#### Problem to solve:
Nothing but the lines from the one holding "[00:00:08.00]" to the final line of the listing below, both included, should be repeated, and each must match exactly. Omit pictures.

#### Given records:
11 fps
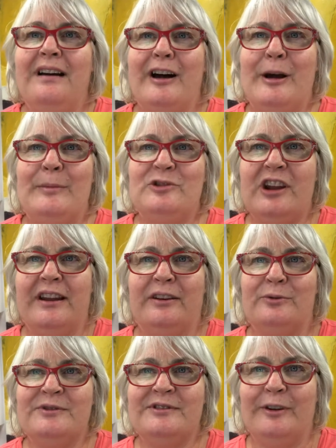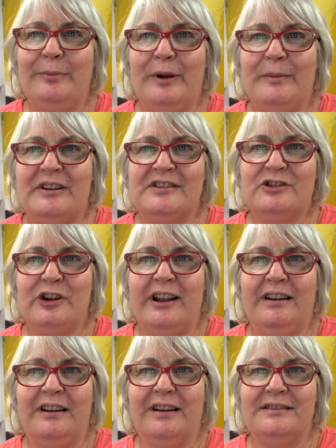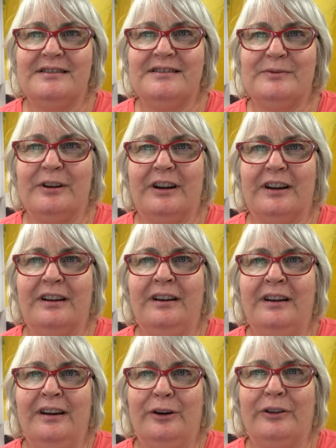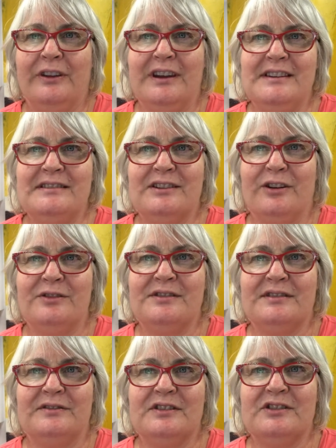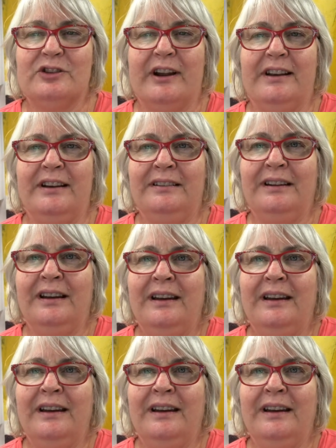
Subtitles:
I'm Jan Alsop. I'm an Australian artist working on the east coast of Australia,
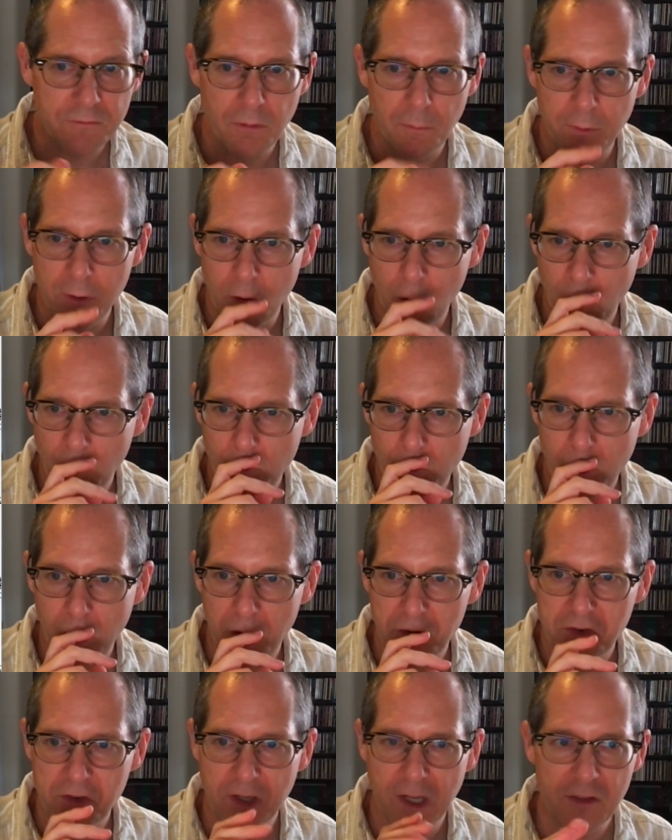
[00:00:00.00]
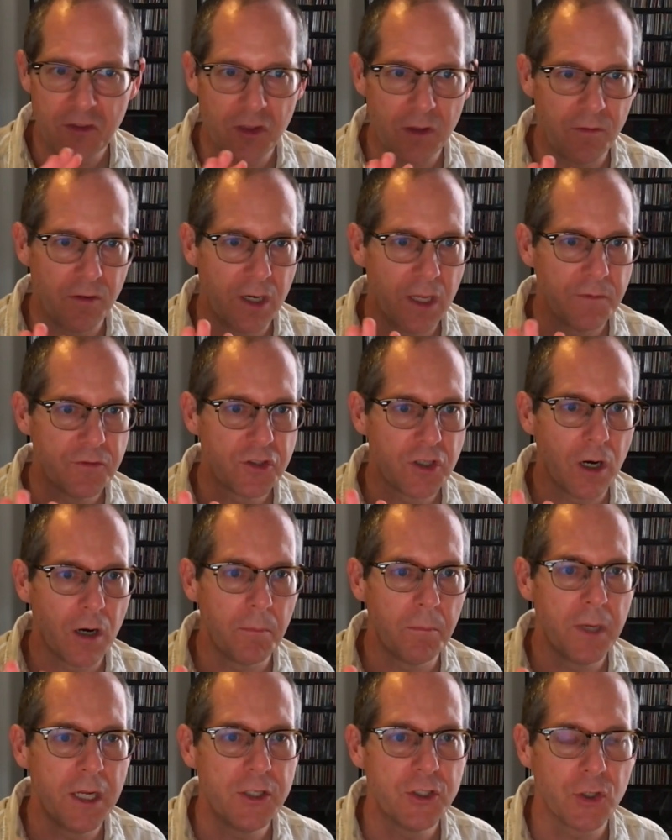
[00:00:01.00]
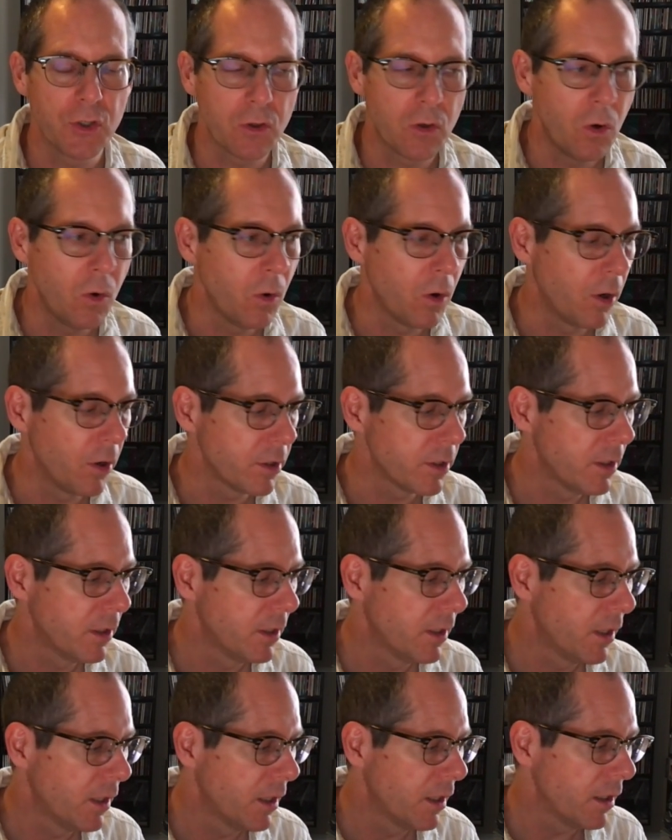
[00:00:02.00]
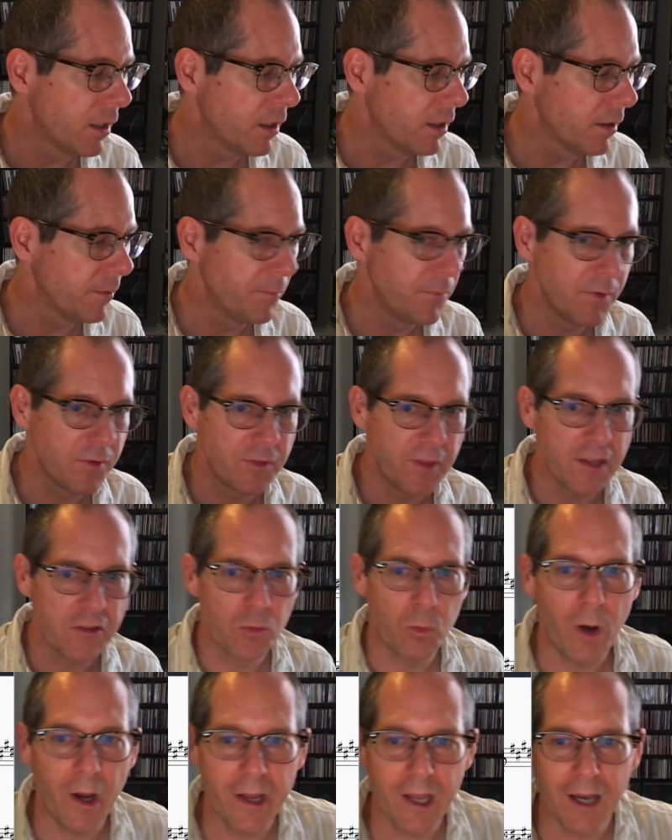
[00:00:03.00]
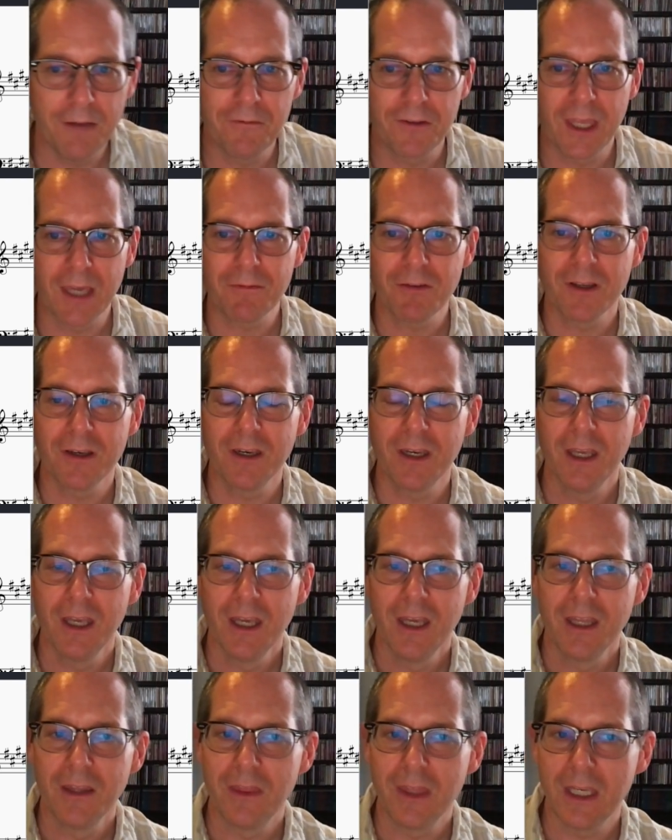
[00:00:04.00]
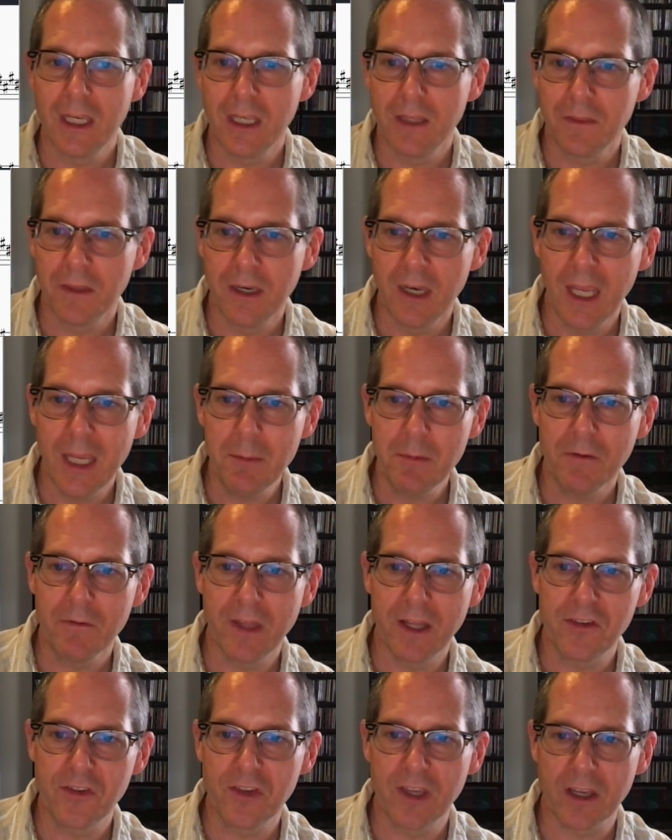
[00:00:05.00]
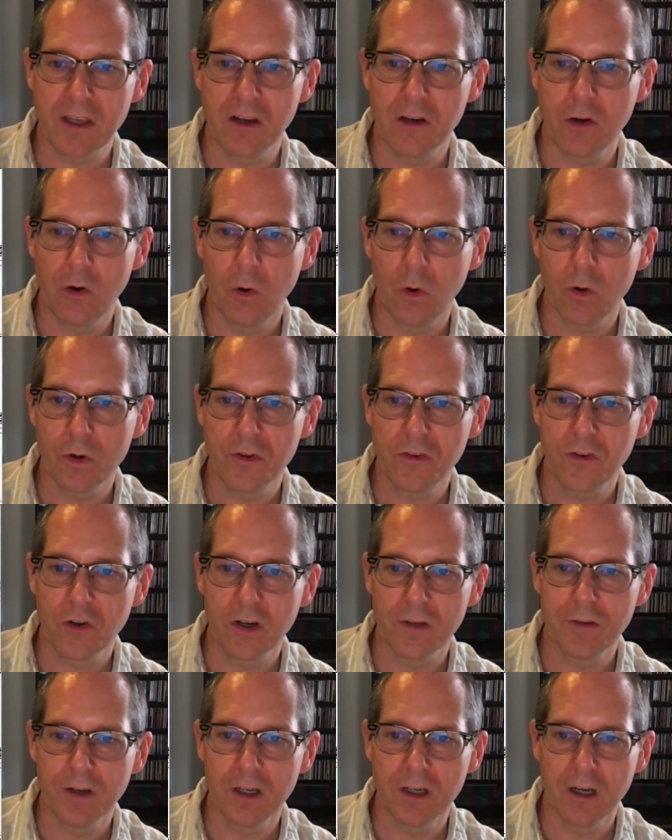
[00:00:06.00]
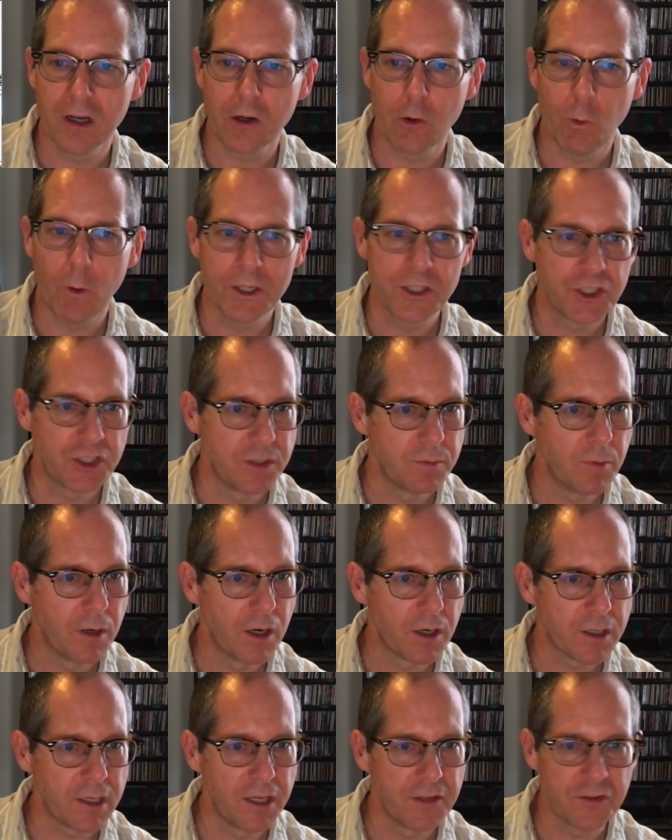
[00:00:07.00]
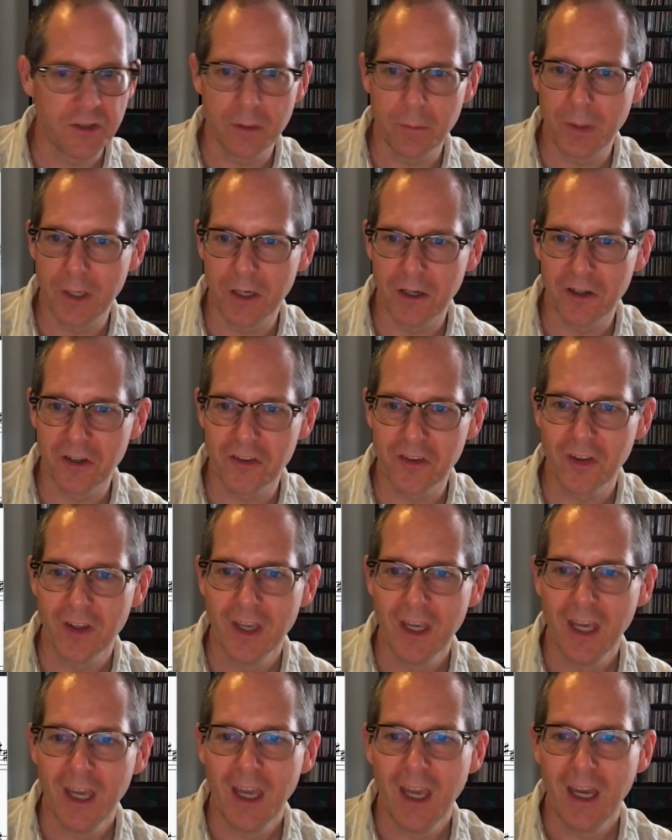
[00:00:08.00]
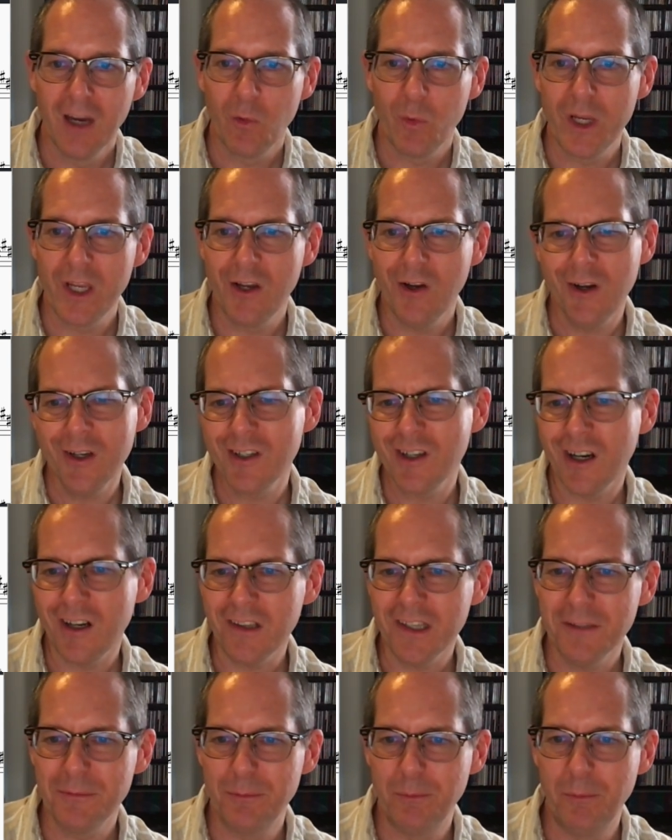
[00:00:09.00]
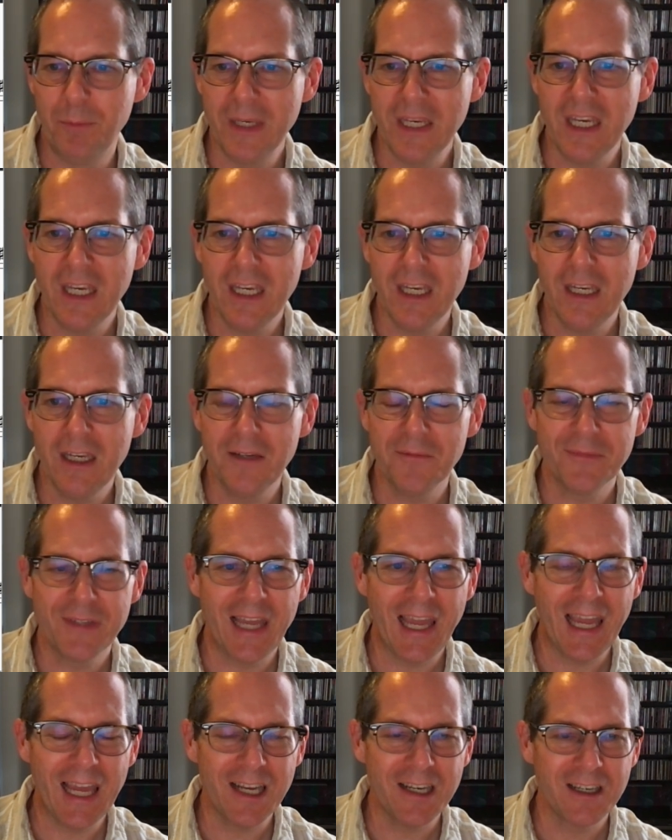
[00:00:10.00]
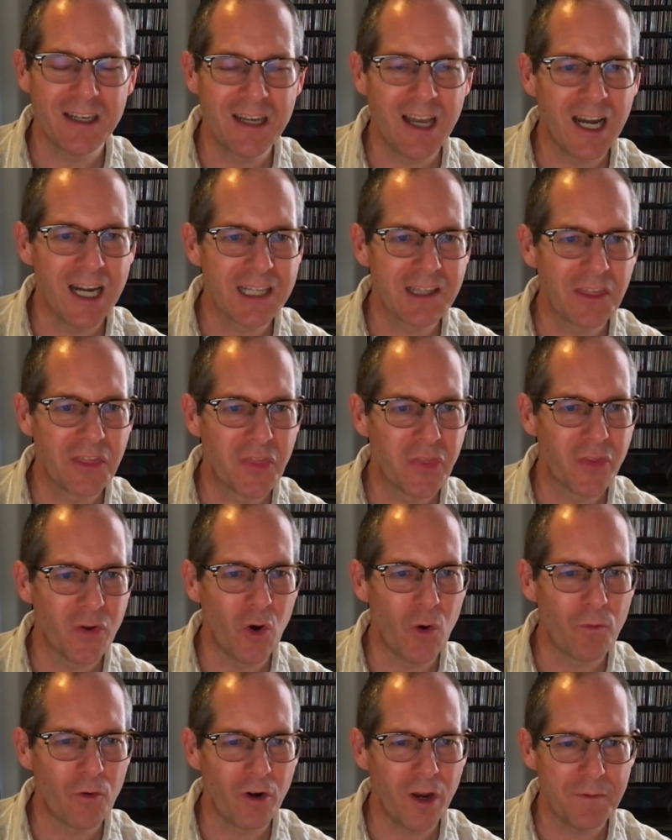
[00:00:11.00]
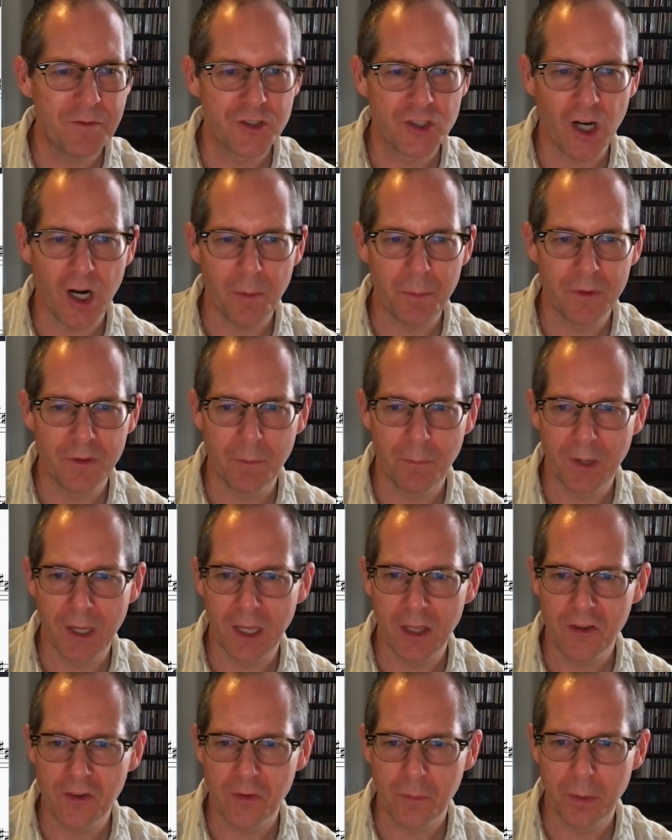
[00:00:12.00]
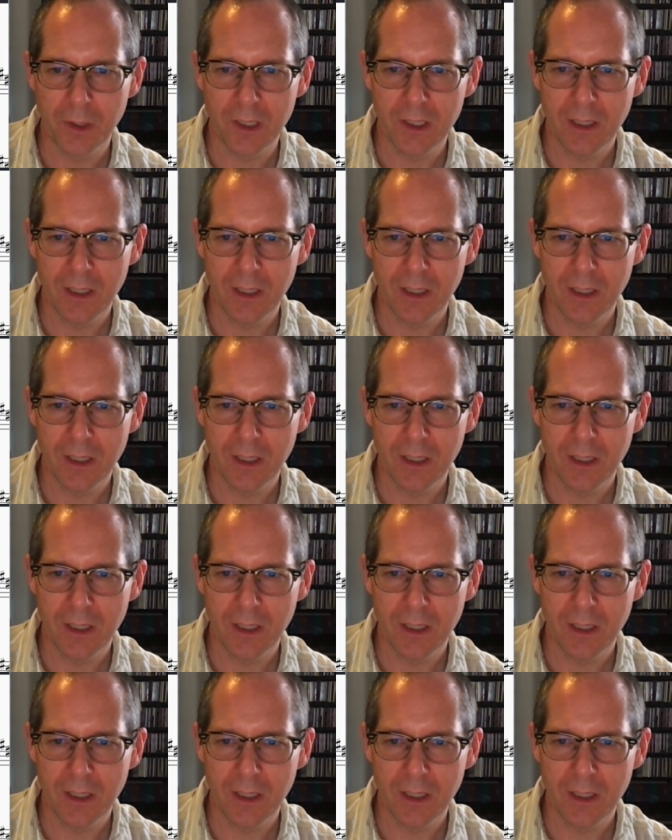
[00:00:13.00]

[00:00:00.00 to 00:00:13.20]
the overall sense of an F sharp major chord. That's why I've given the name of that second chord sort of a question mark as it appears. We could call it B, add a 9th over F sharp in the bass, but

#### Answer for the task:
[00:00:08.00]
[00:00:09.00]
[00:00:10.00]
[00:00:11.00]
[00:00:12.00]
[00:00:13.00]

[00:00:00.00 to 00:00:13.20]
the overall sense of an F sharp major chord. That's why I've given the name of that second chord sort of a question mark as it appears. We could call it B, add a 9th over F sharp in the bass, but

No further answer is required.